Stored data:
Start of Block
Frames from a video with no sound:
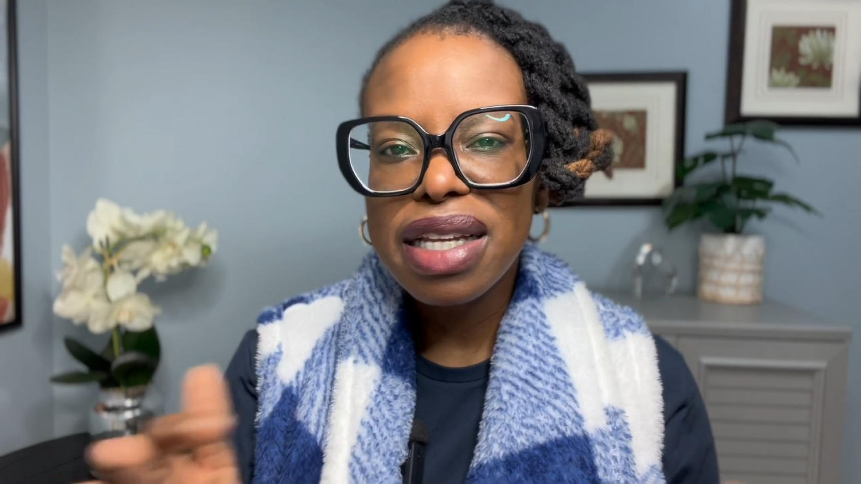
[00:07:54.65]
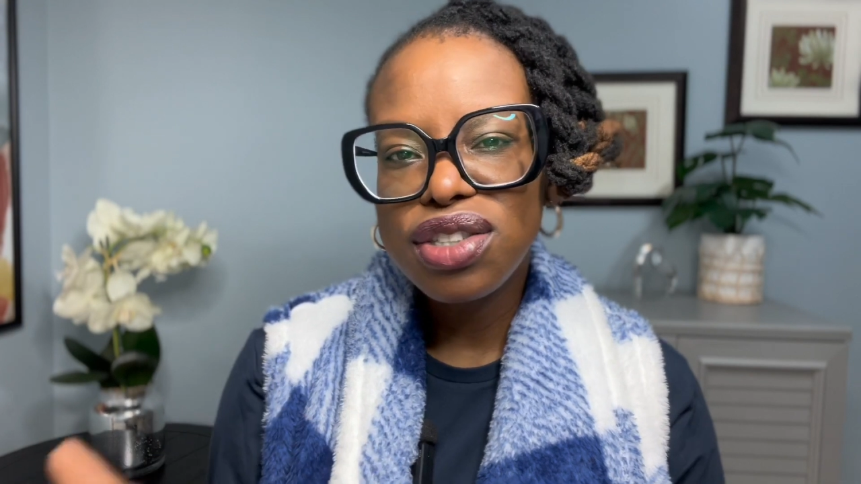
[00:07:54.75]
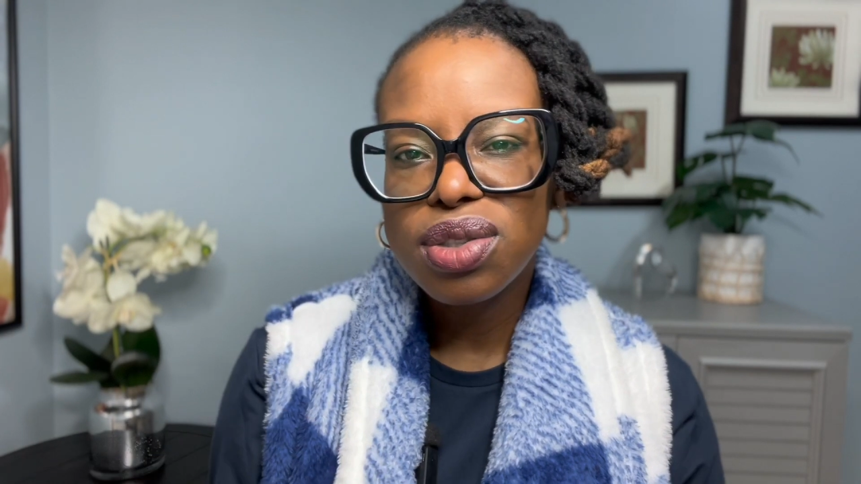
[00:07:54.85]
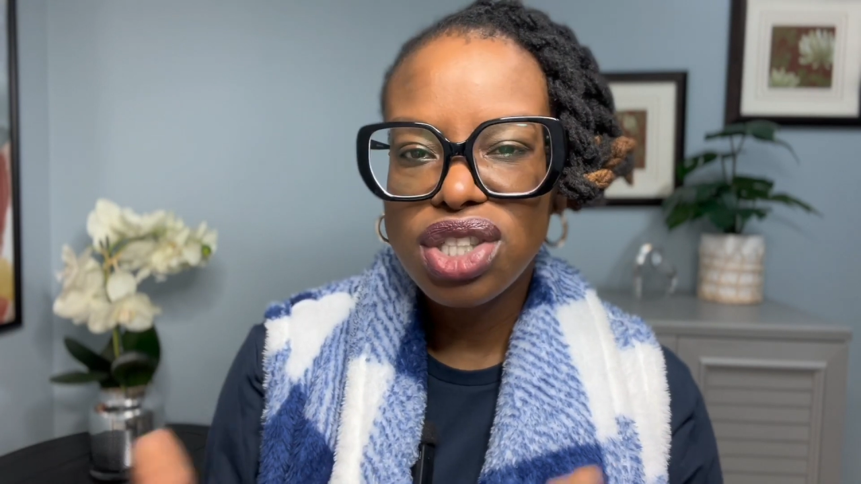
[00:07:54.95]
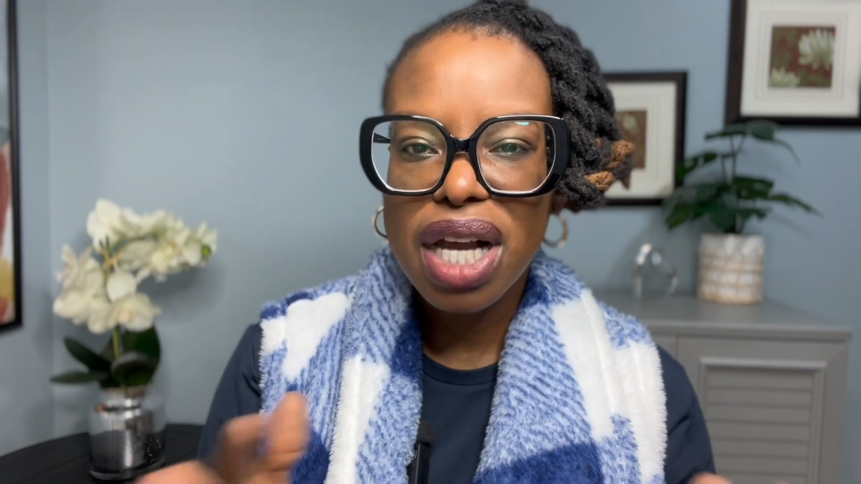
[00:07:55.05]

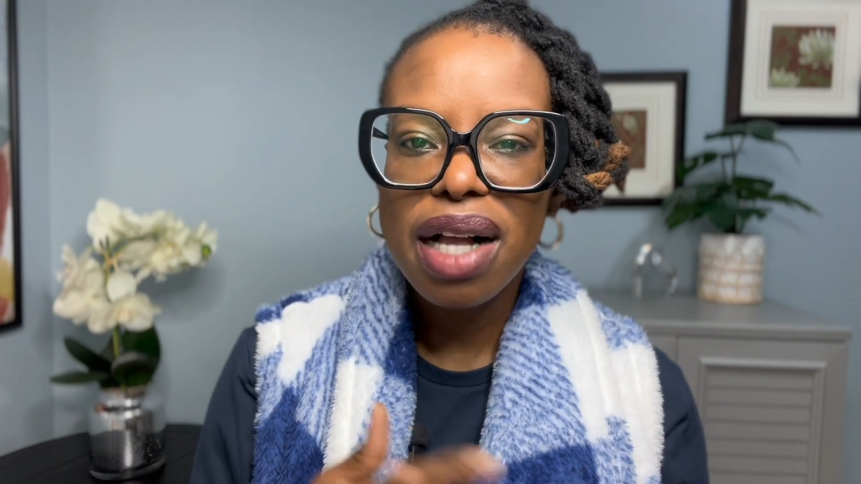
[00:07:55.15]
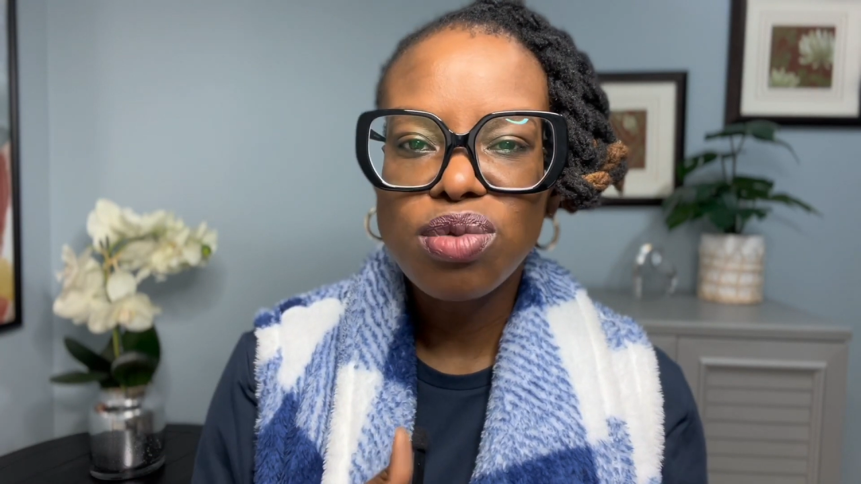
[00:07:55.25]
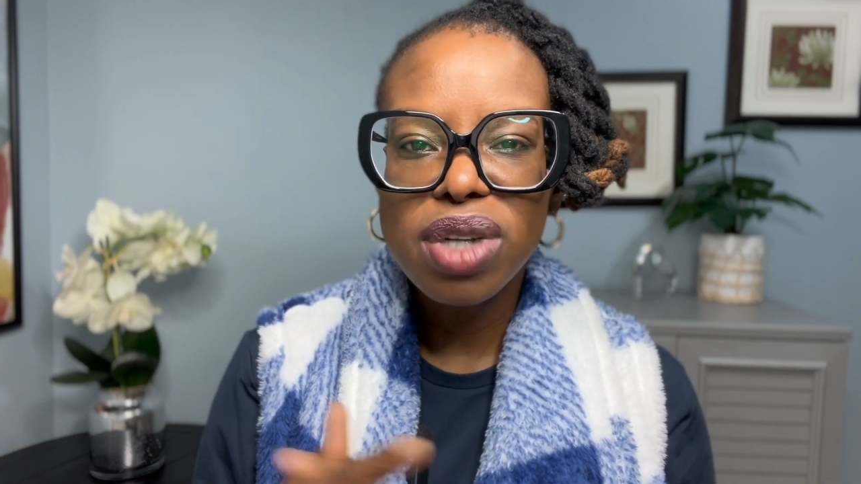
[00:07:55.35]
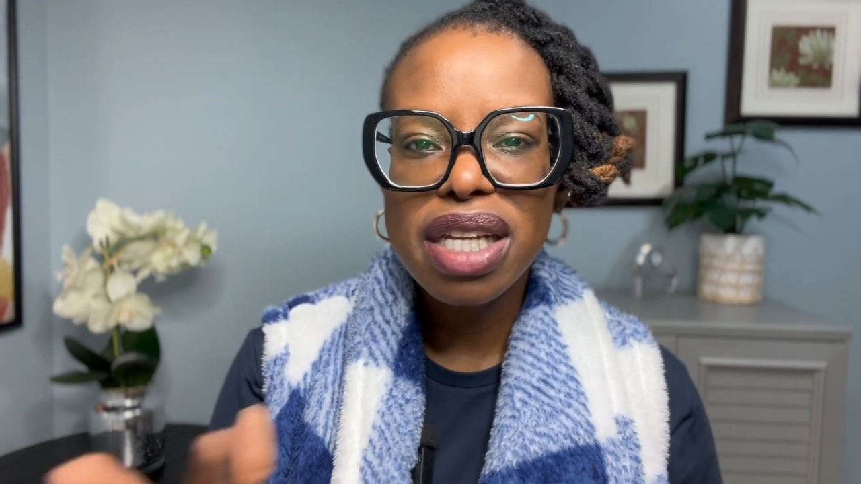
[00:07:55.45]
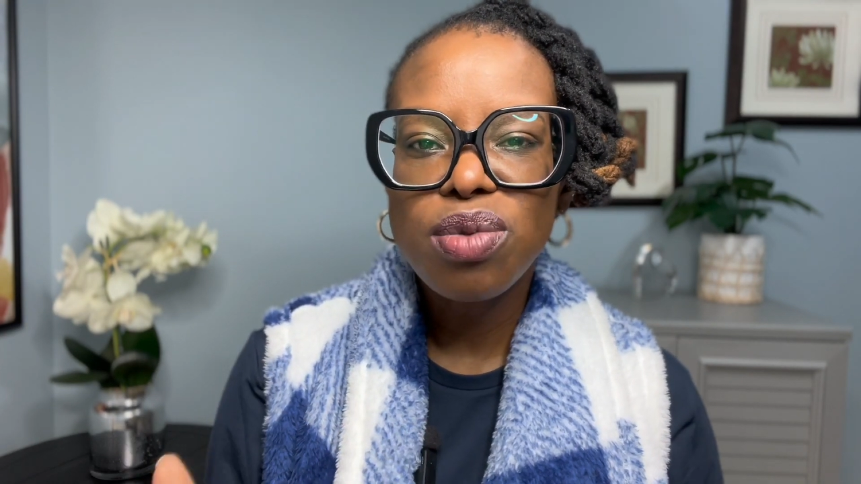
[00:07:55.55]
Is your
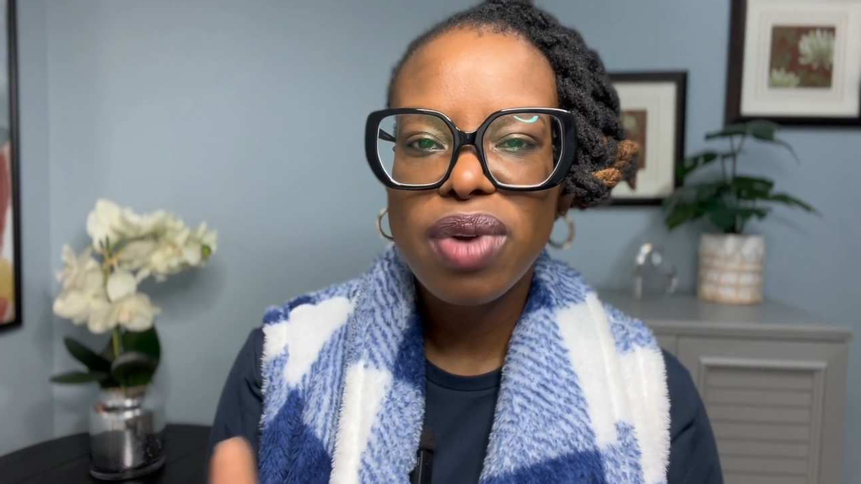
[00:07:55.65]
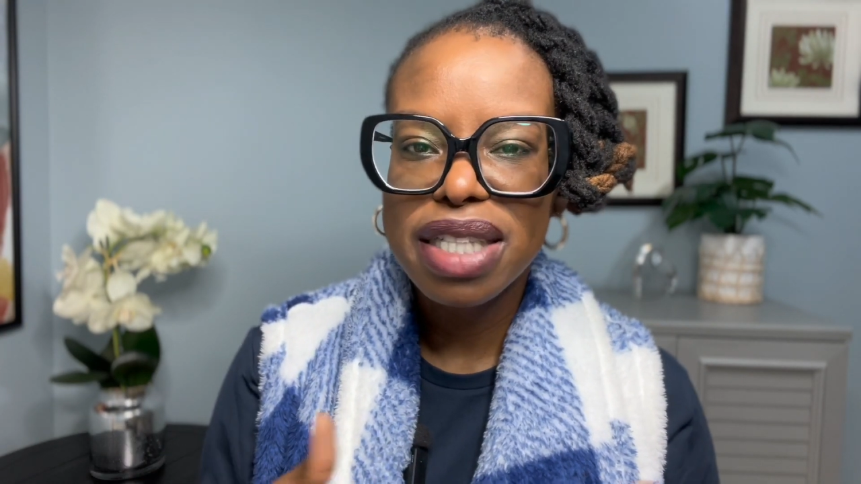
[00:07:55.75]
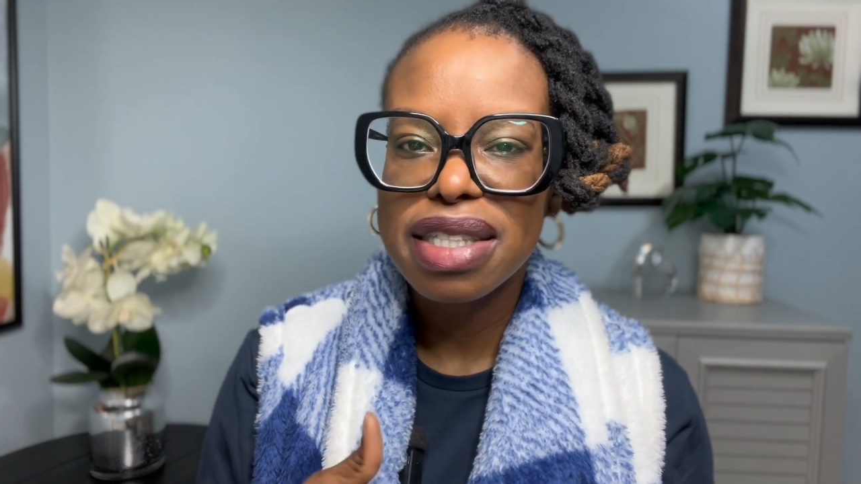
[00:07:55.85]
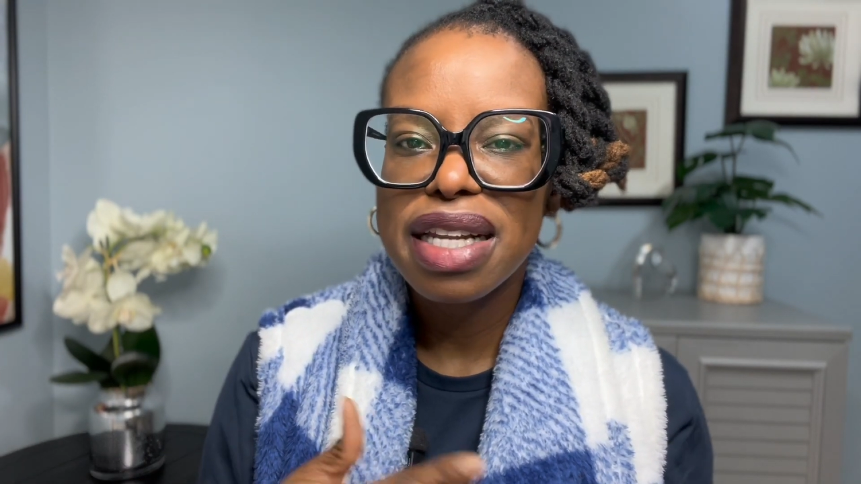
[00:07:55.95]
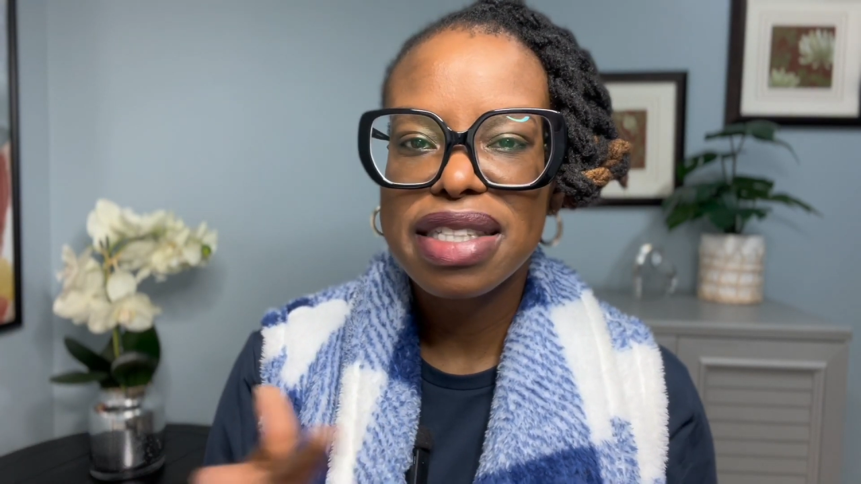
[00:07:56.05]
child really
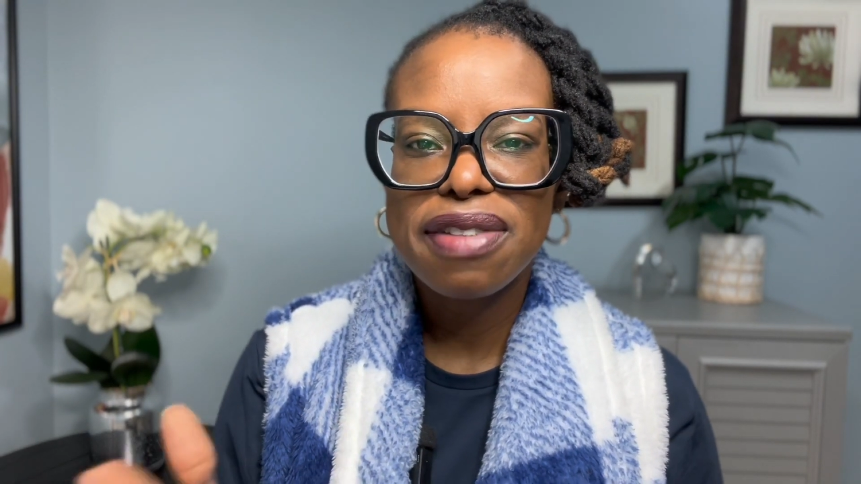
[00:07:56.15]
restless?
End of Block
*What the task asks*. Transcribe the data exactly and leave no picture in the copy.

*Solution to this exercise*.
Frames from a video with no sound:
[00:07:54.65]
[00:07:54.75]
[00:07:54.85]
[00:07:54.95]
[00:07:55.05]

[00:07:55.15]
[00:07:55.25]
[00:07:55.35]
[00:07:55.45]
[00:07:55.55]
Is your
[00:07:55.65]
[00:07:55.75]
[00:07:55.85]
[00:07:55.95]
[00:07:56.05]
child really
[00:07:56.15]
restless?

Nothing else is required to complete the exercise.